▸ **Exercise goal**
With the pictures omitted, please transcribe exactly the lines beginning at the one that contains "[13:01.79-13:02.75]" and ending with the last line of the records below.

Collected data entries
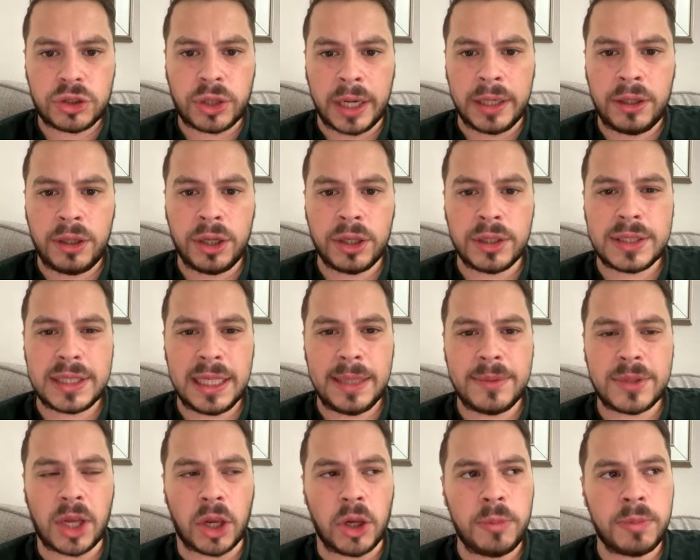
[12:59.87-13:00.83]
try and cut
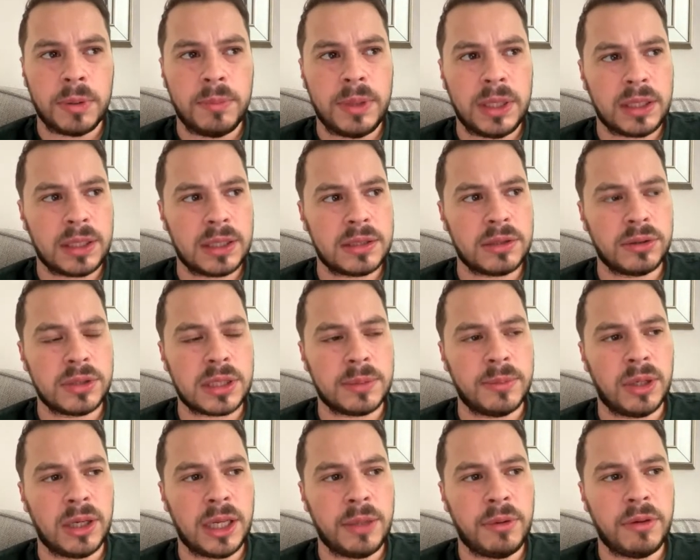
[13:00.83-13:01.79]
teams open because
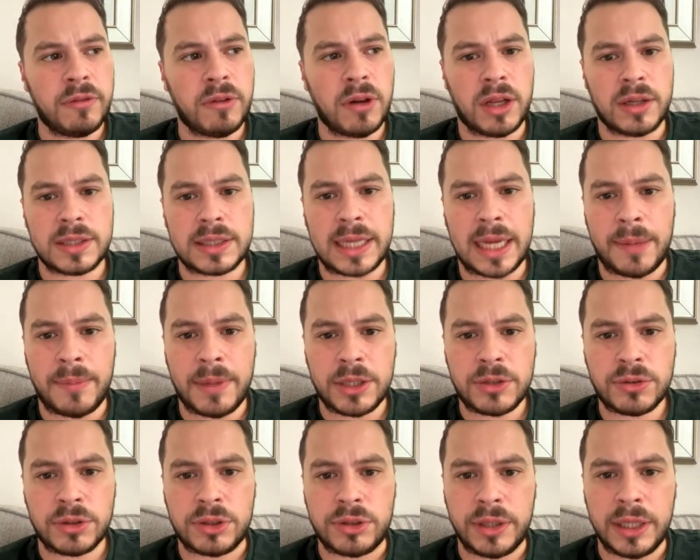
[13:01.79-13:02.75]
ultimately we've lost
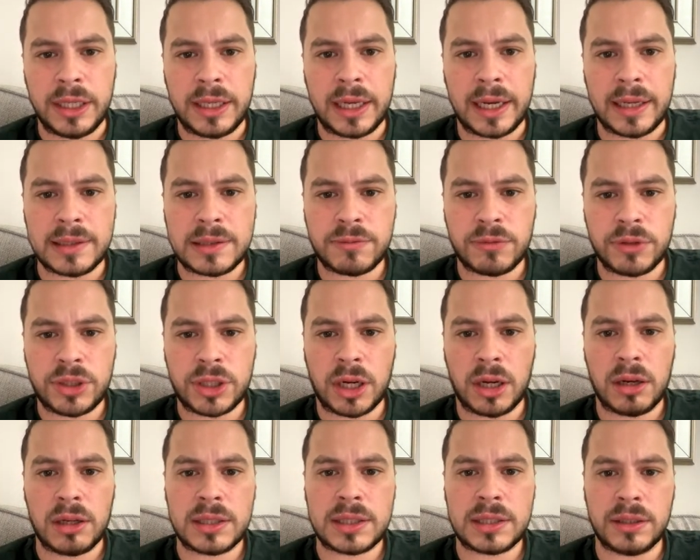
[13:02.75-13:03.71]
James Rodriguez,
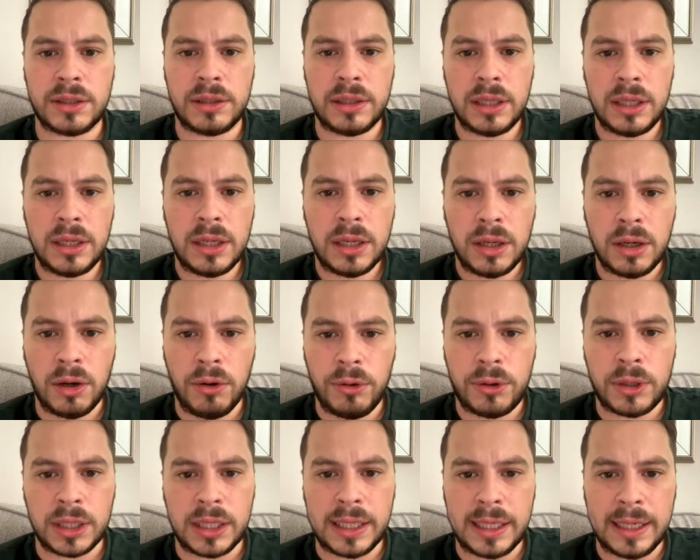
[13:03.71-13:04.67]
Richarlison,
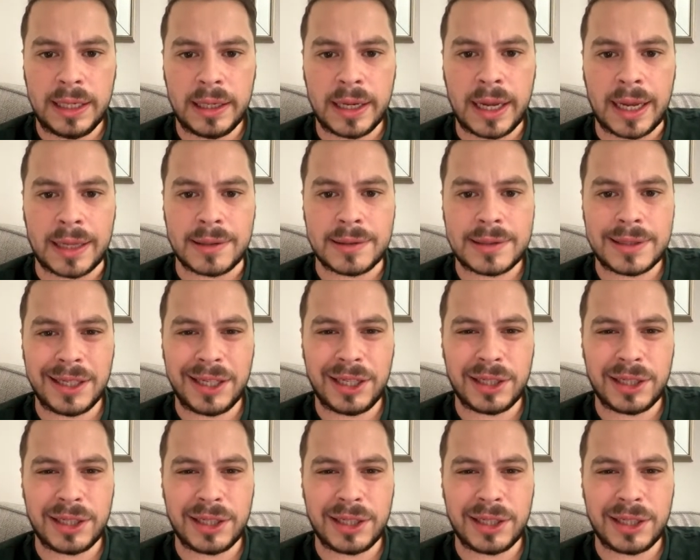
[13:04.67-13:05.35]
Luka Dean, and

▸ **Result for this exercise**
[13:01.79-13:02.75]
ultimately we've lost
[13:02.75-13:03.71]
James Rodriguez,
[13:03.71-13:04.67]
Richarlison,
[13:04.67-13:05.35]
Luka Dean, and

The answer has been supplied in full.